| TASK GOAL |
In the records below, some lines contain the word "second". Copy each of them.

| SOURCE MATERIAL |
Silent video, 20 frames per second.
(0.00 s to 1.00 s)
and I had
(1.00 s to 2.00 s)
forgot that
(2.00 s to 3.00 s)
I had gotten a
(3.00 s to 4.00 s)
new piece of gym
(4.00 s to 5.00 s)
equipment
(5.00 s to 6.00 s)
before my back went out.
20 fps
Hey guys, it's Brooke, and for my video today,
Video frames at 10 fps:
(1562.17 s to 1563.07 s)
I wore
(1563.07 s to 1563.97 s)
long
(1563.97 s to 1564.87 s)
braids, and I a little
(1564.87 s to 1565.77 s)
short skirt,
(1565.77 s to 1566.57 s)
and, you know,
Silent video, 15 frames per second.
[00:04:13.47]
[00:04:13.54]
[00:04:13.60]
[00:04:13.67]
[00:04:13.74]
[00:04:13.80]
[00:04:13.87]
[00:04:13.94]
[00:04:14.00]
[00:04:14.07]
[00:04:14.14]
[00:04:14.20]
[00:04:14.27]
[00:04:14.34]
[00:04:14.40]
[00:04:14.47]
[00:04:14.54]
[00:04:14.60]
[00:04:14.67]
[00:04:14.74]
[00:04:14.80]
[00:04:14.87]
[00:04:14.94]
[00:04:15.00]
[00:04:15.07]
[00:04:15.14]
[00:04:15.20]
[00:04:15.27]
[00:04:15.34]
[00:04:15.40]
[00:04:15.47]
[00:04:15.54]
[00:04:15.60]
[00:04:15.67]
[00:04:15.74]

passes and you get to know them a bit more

| FINAL ANSWER |
Silent video, 20 frames per second.
Silent video, 15 frames per second.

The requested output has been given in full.